Maybe The Dice Came out Warm and Damp Each Time

Last night my cat woke me by vomiting on the bed. Then later I dreamt that my parents’ house, back in Iowa, was surrounded by zombies. The zombies wanted to, before they ate us, freestyle rap at us, and they did so in their thick, slow zombie voices. Many of them were missing parts of their faces. Finally I was like, this is too ridiculous, I’m done here, and I woke myself up.

Last night I attended Speakeasy again (you can read a past entry about it here). The night’s theme was religion, and I read stories number 126 and 147. I also said two sentences about how my father used to be a Baptist preacher. J. Bradley, Gene Albamonte, Ryan Rivas, and Tod Caviness all performed solid pieces. I drank a beer with a  turtle on the label.

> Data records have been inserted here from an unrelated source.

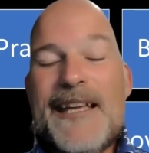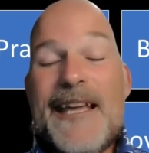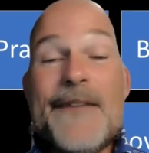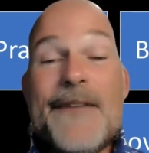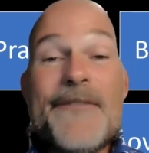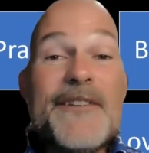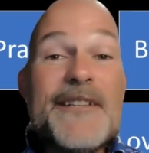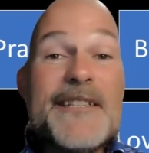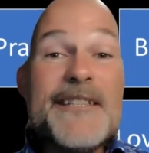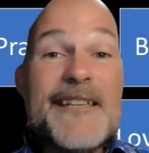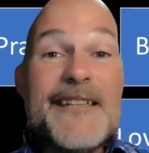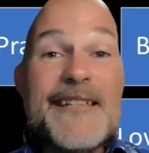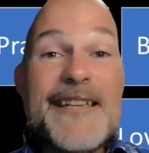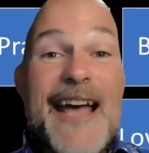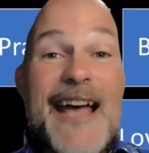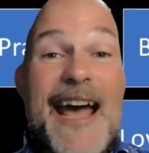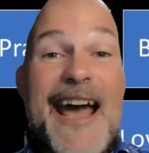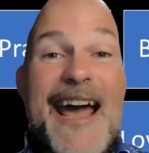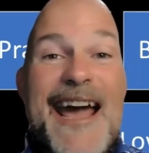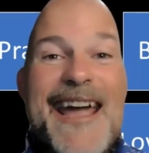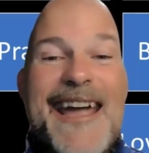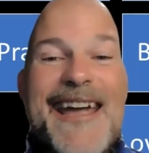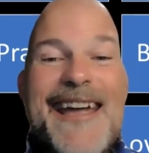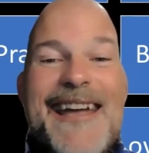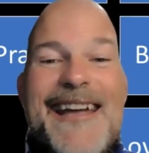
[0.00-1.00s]
Even
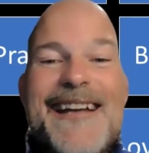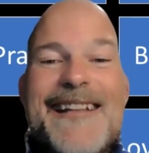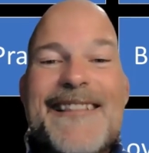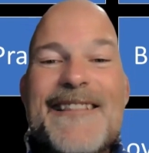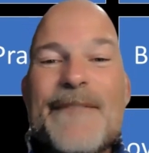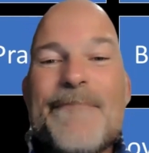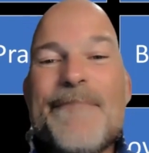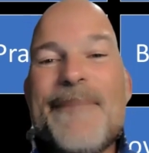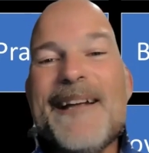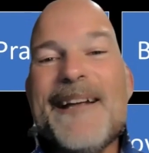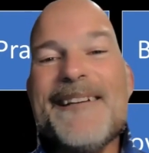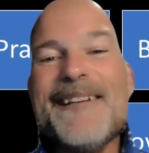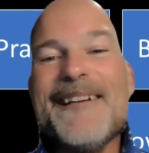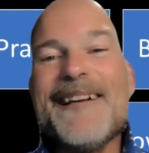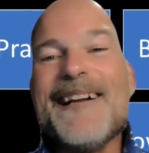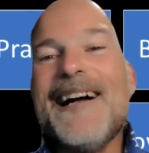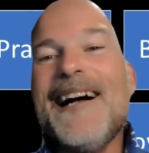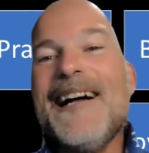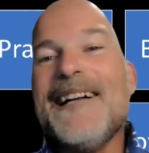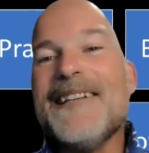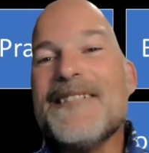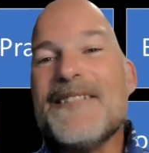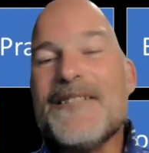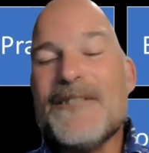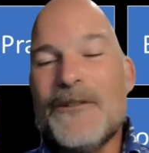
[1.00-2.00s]
today, the
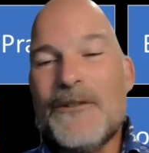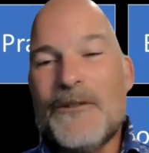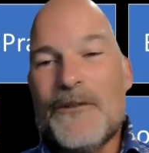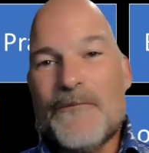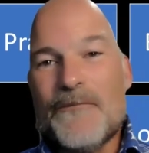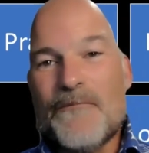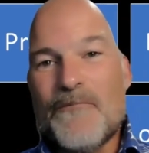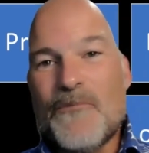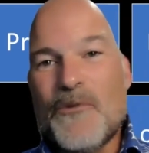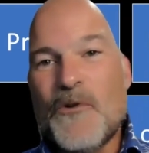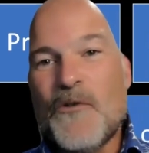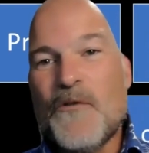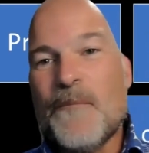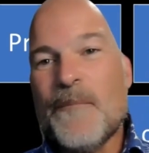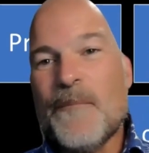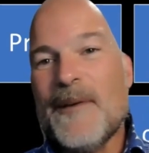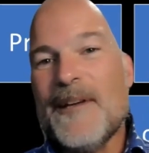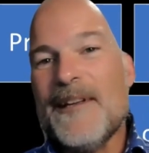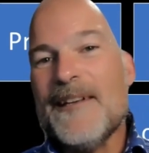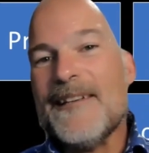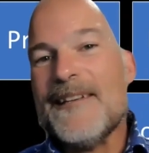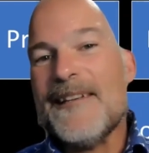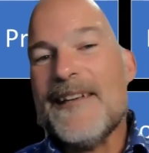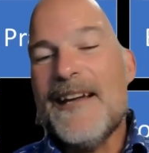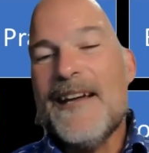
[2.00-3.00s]
Pentecostal
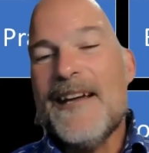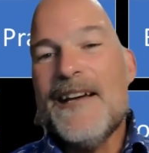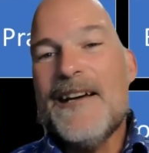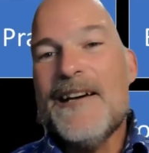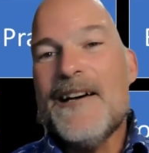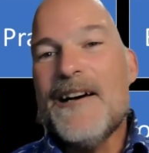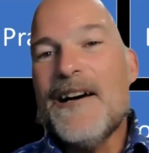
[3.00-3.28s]
movement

I also, last night, had an idea for Story Every Day #150. It came to me in the fleeting weird anesthesia that precedes sleep, and I thought, No, no, no more of that until I finish this novel. But I loved the idea and didn’t want to forget it, so I emailed key words to myself: “arm hole dice.” Now the details are either lost or were never really in my head to start with. I think there was a father with a hole in his arm, and in that hole he kept dice to take out and roll when decisions needed making. Or maybe he rolled them as a tic, when bored or thinking, rattling them over the dining room table until somebody came in from the living room to ask him to please stop. Maybe the arm was wooden and he kept an assortment of things in it. Or maybe the arm was real and the dice came out warm and damp each time.